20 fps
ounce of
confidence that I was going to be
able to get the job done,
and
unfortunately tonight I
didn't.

************

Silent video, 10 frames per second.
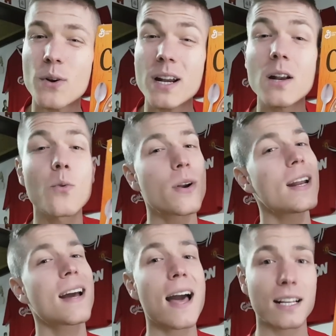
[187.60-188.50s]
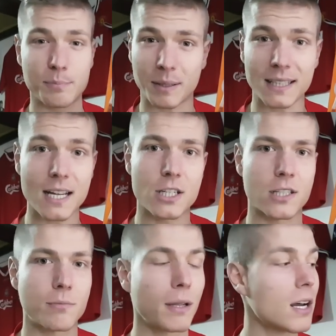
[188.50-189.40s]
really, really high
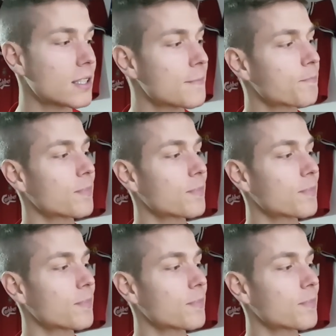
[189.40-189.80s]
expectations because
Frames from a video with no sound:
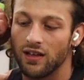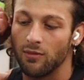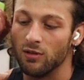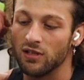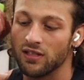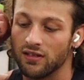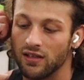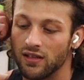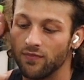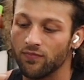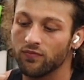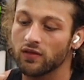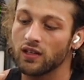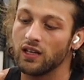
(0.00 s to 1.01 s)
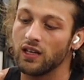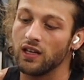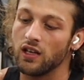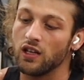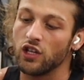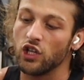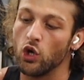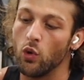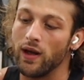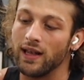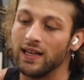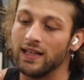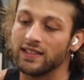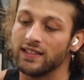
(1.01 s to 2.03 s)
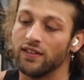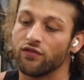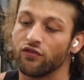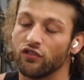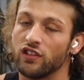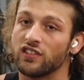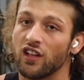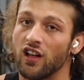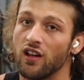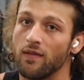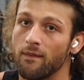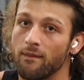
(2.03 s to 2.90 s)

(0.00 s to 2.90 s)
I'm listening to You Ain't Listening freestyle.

************

* [Exercise aim]: Whenever the word "video" occurs in a line of the listing above, return that line.

* [Exercise response]:
Silent video, 10 frames per second.
Frames from a video with no sound:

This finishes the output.